* **Aim of the exercise**
Word for word, repeat each record that follows.

* **Record set**

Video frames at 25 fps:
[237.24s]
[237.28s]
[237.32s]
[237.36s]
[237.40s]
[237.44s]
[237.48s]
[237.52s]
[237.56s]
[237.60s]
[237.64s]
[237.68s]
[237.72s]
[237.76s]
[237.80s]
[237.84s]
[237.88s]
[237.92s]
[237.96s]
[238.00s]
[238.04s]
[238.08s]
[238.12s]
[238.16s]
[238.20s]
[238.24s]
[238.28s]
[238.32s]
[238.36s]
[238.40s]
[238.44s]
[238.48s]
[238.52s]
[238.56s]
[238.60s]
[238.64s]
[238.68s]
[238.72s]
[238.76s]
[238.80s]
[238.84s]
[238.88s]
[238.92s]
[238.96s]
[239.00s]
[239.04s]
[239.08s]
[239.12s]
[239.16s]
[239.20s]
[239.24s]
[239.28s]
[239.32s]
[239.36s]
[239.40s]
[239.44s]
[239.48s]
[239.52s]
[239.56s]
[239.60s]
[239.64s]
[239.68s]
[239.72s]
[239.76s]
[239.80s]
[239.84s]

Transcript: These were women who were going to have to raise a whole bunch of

* **Reply**
Video frames at 25 fps:
[237.24s]
[237.28s]
[237.32s]
[237.36s]
[237.40s]
[237.44s]
[237.48s]
[237.52s]
[237.56s]
[237.60s]
[237.64s]
[237.68s]
[237.72s]
[237.76s]
[237.80s]
[237.84s]
[237.88s]
[237.92s]
[237.96s]
[238.00s]
[238.04s]
[238.08s]
[238.12s]
[238.16s]
[238.20s]
[238.24s]
[238.28s]
[238.32s]
[238.36s]
[238.40s]
[238.44s]
[238.48s]
[238.52s]
[238.56s]
[238.60s]
[238.64s]
[238.68s]
[238.72s]
[238.76s]
[238.80s]
[238.84s]
[238.88s]
[238.92s]
[238.96s]
[239.00s]
[239.04s]
[239.08s]
[239.12s]
[239.16s]
[239.20s]
[239.24s]
[239.28s]
[239.32s]
[239.36s]
[239.40s]
[239.44s]
[239.48s]
[239.52s]
[239.56s]
[239.60s]
[239.64s]
[239.68s]
[239.72s]
[239.76s]
[239.80s]
[239.84s]

Transcript: These were women who were going to have to raise a whole bunch of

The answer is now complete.